The societies in the rich countries of the West are driven by the dictates of economic growth, technological progress, efficiency and unlimited free trade. However, often questions are raised about an economic system in which permanent growth is still seen as the panacea for ending poverty and achieving prosperity for all citizens of a country. At the recently established Institute of Economics and Theology of the Erasmus University in Rotterdam, key comments on this issue were made by former ceo s of large companies. Some comments show how the vision set out by Pope Francis in Laudato Si’ and Laudate Deum is correct.
First. In the 1970s, the Club of Rome predicted that economic growth could not be unlimited (cf. Laudate Deum 24-27). Nobel Prize-winning economist Milton Friedman replied to Club members that they did not fully understand the market and market forces. For him, business economics and macroeconomics knew no limiting factors. Moreover, he considered resources unlimited: substitution and innovation would solve any problems that arose. Scarcity existed only in terms of capital. But the Club of Rome spoke prophetic words.
In the West’s current economic system, industrial society has almost exhausted natural resources. And just the opposite of before, there now seems to be an abundance of financial capital, of which negative interest rates are the ultimate proof.
Second. The ownership and exploitation of natural resources is one of the fundamental principles of market capitalism. For example, water is owned by a company that, in return for guaranteeing the supply of drinking water, sells it to ‘consumers’. Citizens no longer have a say in the price, distribution, reliability and sustainability of management. Market capitalism has brought great prosperity to the northern hemisphere. However, the exploitation of resources has come to privilege individual corporate interest. The awareness has been lost that natural resources are donated to humanity as such, no one owns them but only has the use of them. This disappearance has led to the impoverishment of the earth, because certain values such as solidarity, equality, sustainability, justice, and cooperation have only remained on paper. The land is no longer seen as a common home.
Third. The processing of fossil energy leads to emissions into the environment that endanger public health. Consumerism has led to the production of poly- and perfluoroalkyl substances, incorporated in lubricants, food packaging materials, clothing, textiles and cosmetics, which have now been found to have a very harmful effect on the immune system, blood cholesterol, liver and kidneys. Furthermore, not only industry but also the way food is produced is causing the loss of biodiversity and natural diversity in raw materials. Regenerative agriculture will become necessary for the health of humankind.
Fourth. Regarding the structure of the financial system, it can be observed that money always enters into circulation as debt in the form of loans or mortgages. Value is created to be repaid. Monetary policy aims to maintain inflation so that everything is more expensive tomorrow than today so that consumers prefer to spend their money today rather than tomorrow. This system does not serve humanity and it does not serve the Earth. It leaves humanity vexed and restless. Businesses must become social enterprises in which not the profit of capital but the profit of values must become central and must be codified. Entrepreneurship must of course be preserved. But the continuity of an enterprise must be guaranteed if the profit of capital is at the service of values inherent in the bonum commune. A system in which money enters into circulation in the form of debt and deliberately sought inflation do not help in this regard. These manipulate economic growth, leading to unrest and uncertainty.

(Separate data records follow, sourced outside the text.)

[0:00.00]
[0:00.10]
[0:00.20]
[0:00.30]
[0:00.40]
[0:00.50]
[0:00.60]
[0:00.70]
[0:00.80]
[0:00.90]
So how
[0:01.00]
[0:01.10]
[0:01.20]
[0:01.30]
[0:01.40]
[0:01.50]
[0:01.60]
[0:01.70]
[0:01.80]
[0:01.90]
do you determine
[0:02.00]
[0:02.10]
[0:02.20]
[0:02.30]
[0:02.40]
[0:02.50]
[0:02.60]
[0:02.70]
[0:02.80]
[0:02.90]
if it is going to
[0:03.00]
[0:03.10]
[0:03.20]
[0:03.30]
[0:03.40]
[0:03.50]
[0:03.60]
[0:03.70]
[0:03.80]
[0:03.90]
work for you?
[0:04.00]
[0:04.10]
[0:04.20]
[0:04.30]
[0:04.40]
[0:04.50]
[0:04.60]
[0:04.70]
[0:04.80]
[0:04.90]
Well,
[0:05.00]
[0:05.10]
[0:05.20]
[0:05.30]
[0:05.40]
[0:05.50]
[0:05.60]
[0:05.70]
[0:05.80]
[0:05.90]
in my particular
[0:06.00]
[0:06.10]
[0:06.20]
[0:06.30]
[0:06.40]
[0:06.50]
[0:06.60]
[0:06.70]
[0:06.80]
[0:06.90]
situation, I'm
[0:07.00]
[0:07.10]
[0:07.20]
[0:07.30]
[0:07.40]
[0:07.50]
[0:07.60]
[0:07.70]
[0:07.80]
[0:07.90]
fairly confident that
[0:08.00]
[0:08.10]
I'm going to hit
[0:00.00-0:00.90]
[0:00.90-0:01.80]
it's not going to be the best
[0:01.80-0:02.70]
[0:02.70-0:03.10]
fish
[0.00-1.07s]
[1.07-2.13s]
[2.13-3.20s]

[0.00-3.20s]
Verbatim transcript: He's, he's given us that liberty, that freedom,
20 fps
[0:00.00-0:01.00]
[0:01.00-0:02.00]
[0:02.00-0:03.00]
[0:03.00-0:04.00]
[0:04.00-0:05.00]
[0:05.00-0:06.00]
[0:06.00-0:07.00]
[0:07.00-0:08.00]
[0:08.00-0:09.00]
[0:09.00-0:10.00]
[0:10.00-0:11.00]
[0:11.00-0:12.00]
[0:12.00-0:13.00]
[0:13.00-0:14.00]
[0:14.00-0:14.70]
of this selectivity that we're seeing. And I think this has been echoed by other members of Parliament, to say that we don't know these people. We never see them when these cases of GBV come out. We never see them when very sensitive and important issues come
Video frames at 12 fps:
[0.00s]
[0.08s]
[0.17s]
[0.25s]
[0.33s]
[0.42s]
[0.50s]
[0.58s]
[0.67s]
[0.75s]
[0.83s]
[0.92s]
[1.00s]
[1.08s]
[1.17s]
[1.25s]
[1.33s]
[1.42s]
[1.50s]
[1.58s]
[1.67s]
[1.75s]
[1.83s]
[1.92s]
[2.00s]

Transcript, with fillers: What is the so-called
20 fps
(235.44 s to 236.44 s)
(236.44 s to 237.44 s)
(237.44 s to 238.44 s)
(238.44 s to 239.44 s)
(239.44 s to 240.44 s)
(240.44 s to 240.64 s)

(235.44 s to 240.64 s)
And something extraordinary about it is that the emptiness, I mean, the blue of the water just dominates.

In short. It is important to continue investing in the technology that will enable humanity to live within a few decades not from fossil reserves but from the flow of life: the interaction between the earth and the sun. But it is even more important to recognise that changes in socio-economic systems (currently based on growth) are always linked to behavioural changes in groups and, above all, to changes in the inner disposition of each individual. Changes in systems, group consciousness and individual consciousness are ideally determined by three fundamental thoughts. All three were articulated by Pope Francis.
Firstly, the rich and western world owes a great social debt to the poor who do not have access to clean water, because they are denied the right to a life in accordance with their inalienable dignity (Laudato Si’ no. 30).
Secondly, everything and everyone is related to each other and humanity is a family that, vulnerable like a nomadic people on a pilgrimage, is united with tender affection not only to each other, but also to sister sun, brother moon, brother river and mother earth (cf. Laudato Si’ n. 92; cf. n. 110). Humanity depends on this brother, sister and mother. It is not the other way around (cf. Laudate Deum 67-72).
Thirdly, it is necessary to arrive at an economic system in which permanent economic growth is not seen as a source of prosperity, but rather a moderate and austere lifestyle is conceived as a source of happiness, well-being and peace. Justice and peace on earth are not possible without a personal and collective pursuit of moderation that stems from the realisation that enough is enough. Trying to achieve more creates turmoil on an individual and collective level (Laudato Si’ no. 225; Evangelii Gaudium no. 71; Laudate Deum 31-33).
Moreover, in consumer societies, solidarity and empathy are only realised through gratitude for the fruits of the earth and the work of our hands, to the extent that this work is consciously done for the happiness of others.
The question then arises of how to develop an economic system in which austerity and non-permanent growth are seen as the panacea for ending poverty and achieving prosperity for all citizens of a country.